The entries below contain pictures. Retype everything except those pictures, exactly as given.

• _DATA SHOWN_
+++

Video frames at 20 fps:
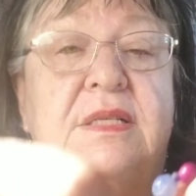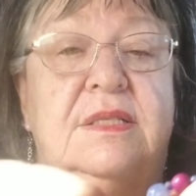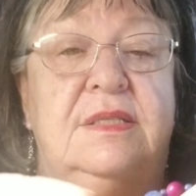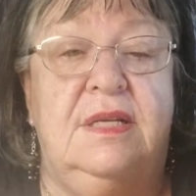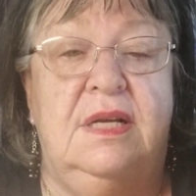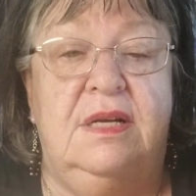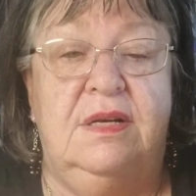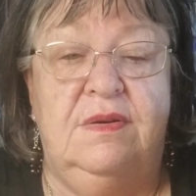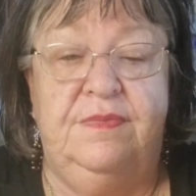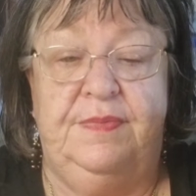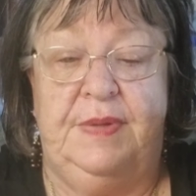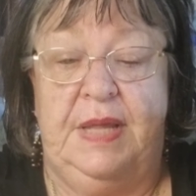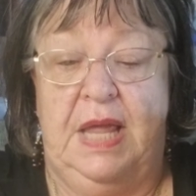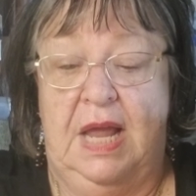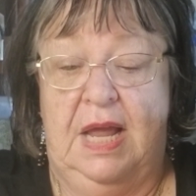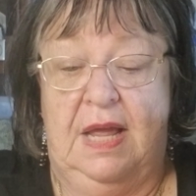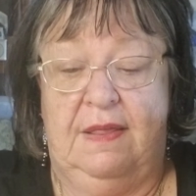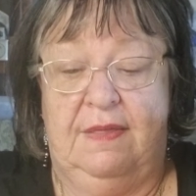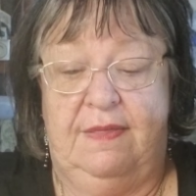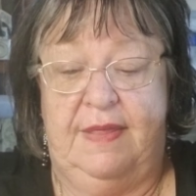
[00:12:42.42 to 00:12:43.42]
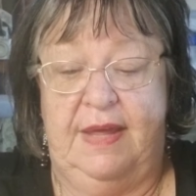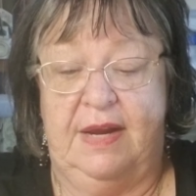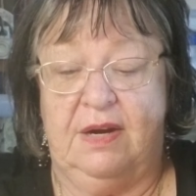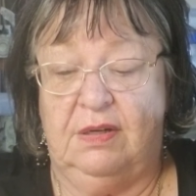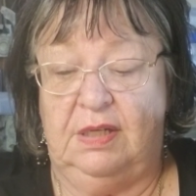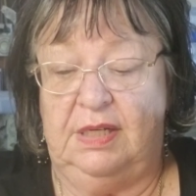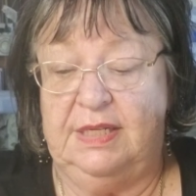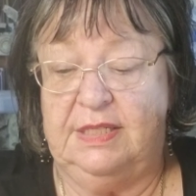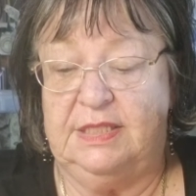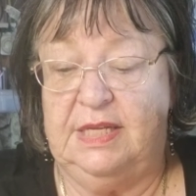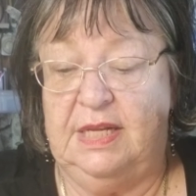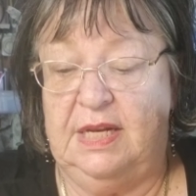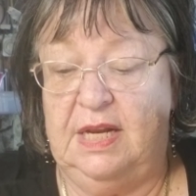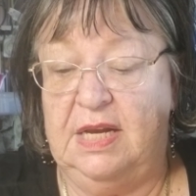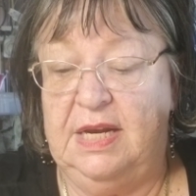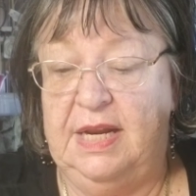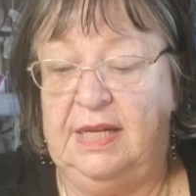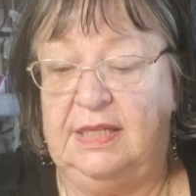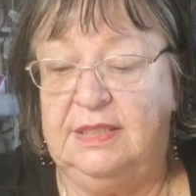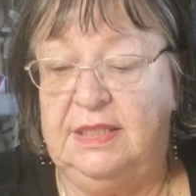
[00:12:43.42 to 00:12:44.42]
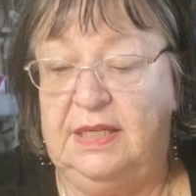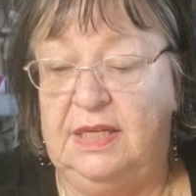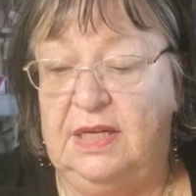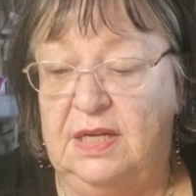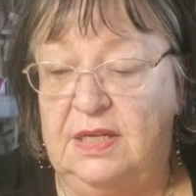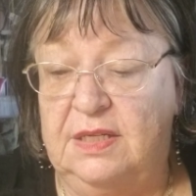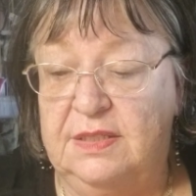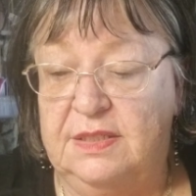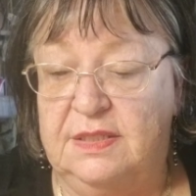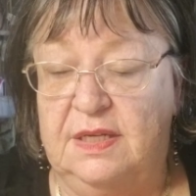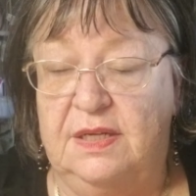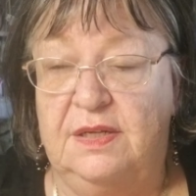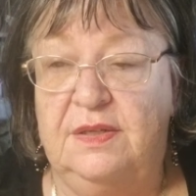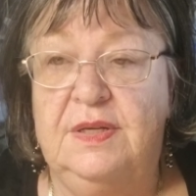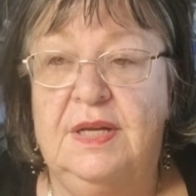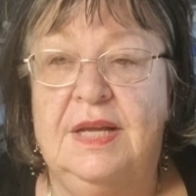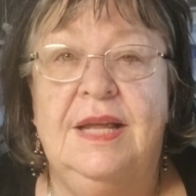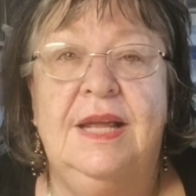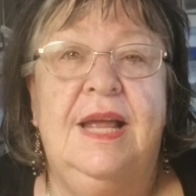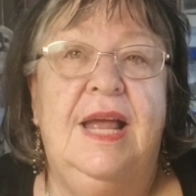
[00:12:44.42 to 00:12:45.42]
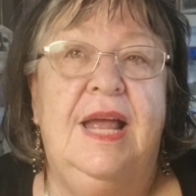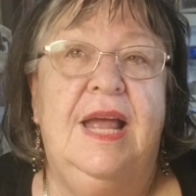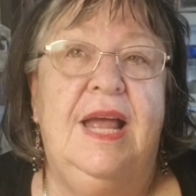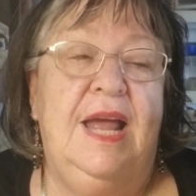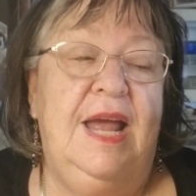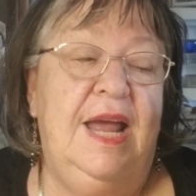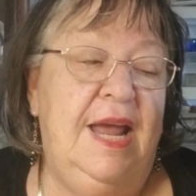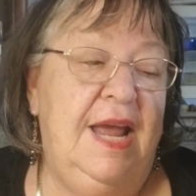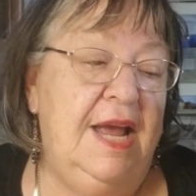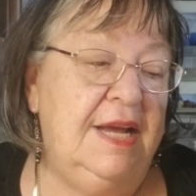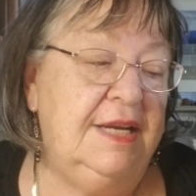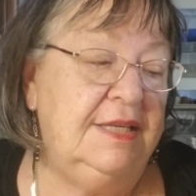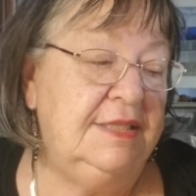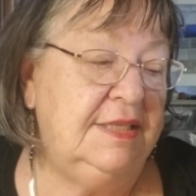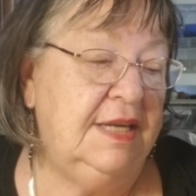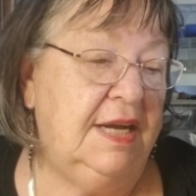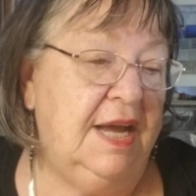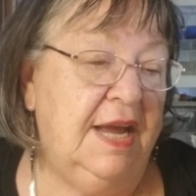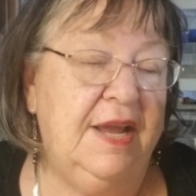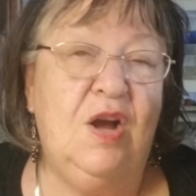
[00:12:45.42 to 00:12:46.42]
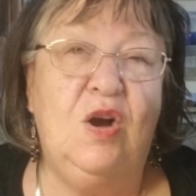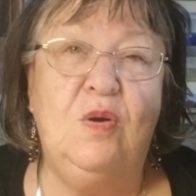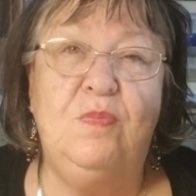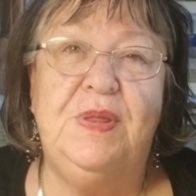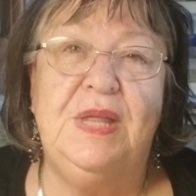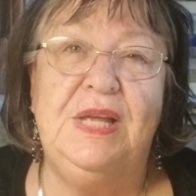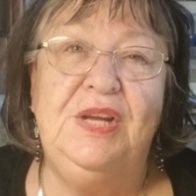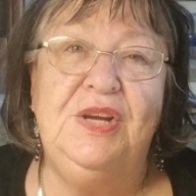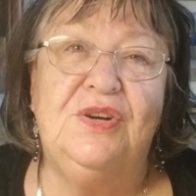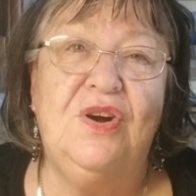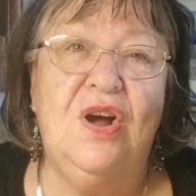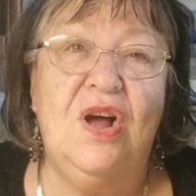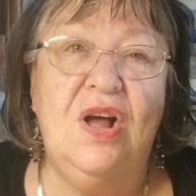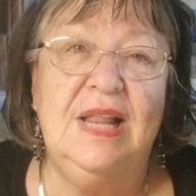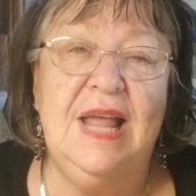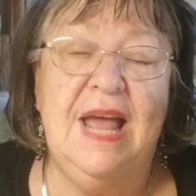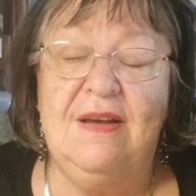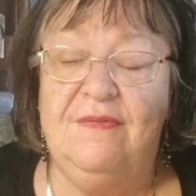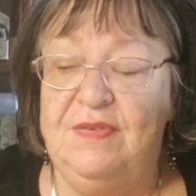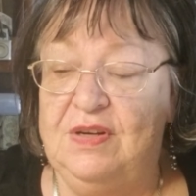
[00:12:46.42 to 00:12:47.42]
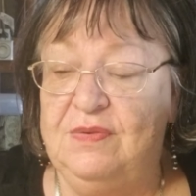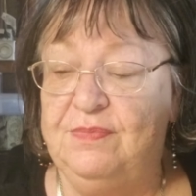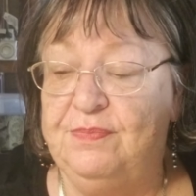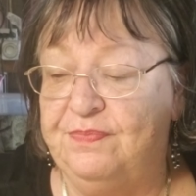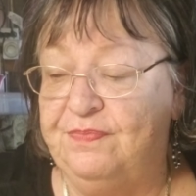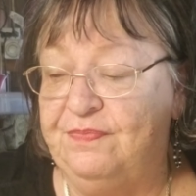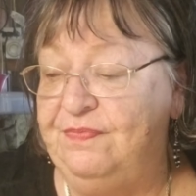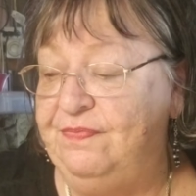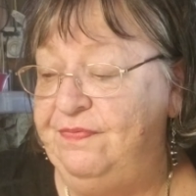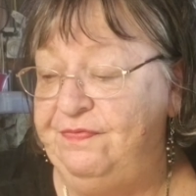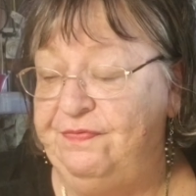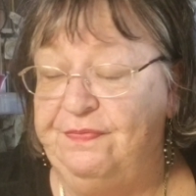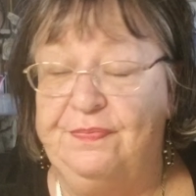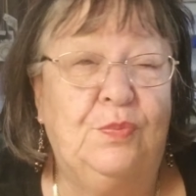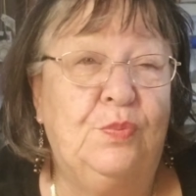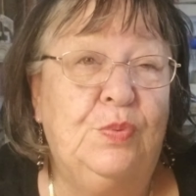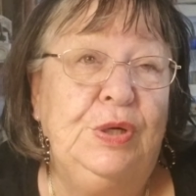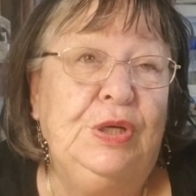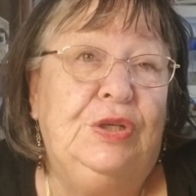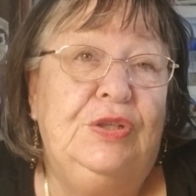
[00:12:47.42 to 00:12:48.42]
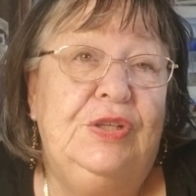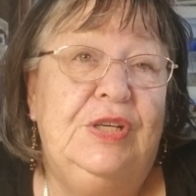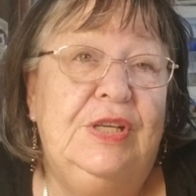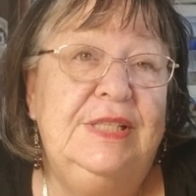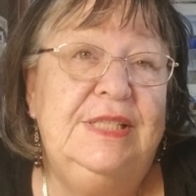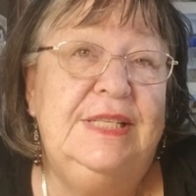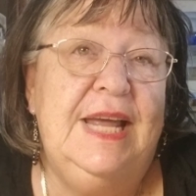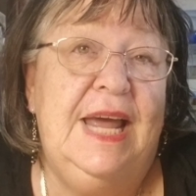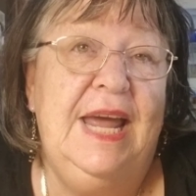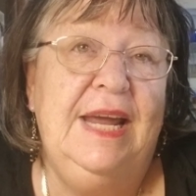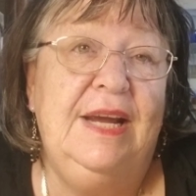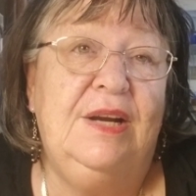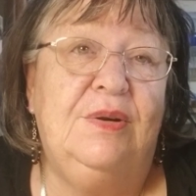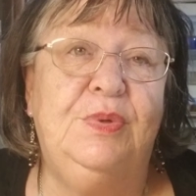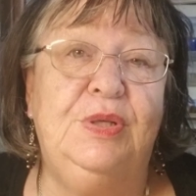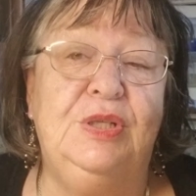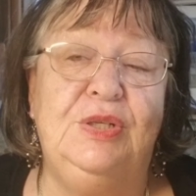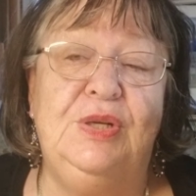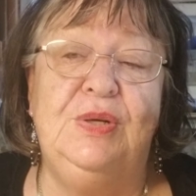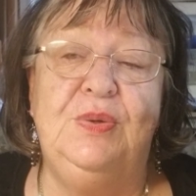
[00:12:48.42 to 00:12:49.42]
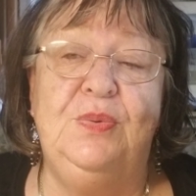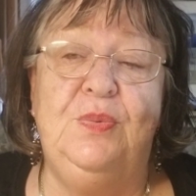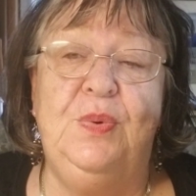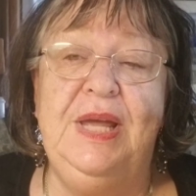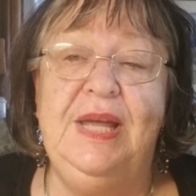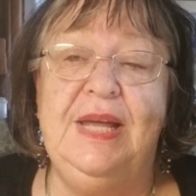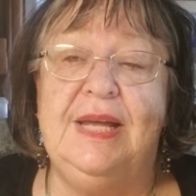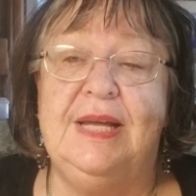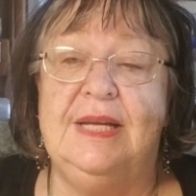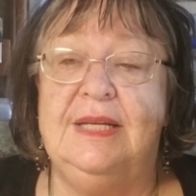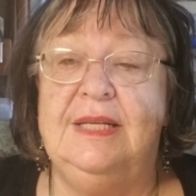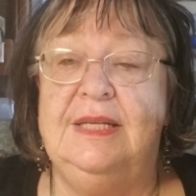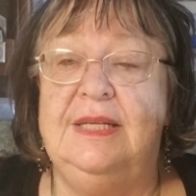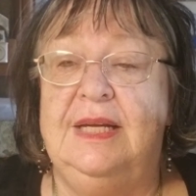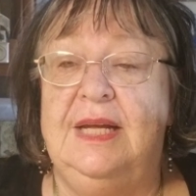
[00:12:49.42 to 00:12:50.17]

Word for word: So, they're listed on Etsy also. And I hope that you're all having a real good day, a real good week.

+++

• _COMPLETED TASK_
Video frames at 20 fps:
[00:12:42.42 to 00:12:43.42]
[00:12:43.42 to 00:12:44.42]
[00:12:44.42 to 00:12:45.42]
[00:12:45.42 to 00:12:46.42]
[00:12:46.42 to 00:12:47.42]
[00:12:47.42 to 00:12:48.42]
[00:12:48.42 to 00:12:49.42]
[00:12:49.42 to 00:12:50.17]

Word for word: So, they're listed on Etsy also. And I hope that you're all having a real good day, a real good week.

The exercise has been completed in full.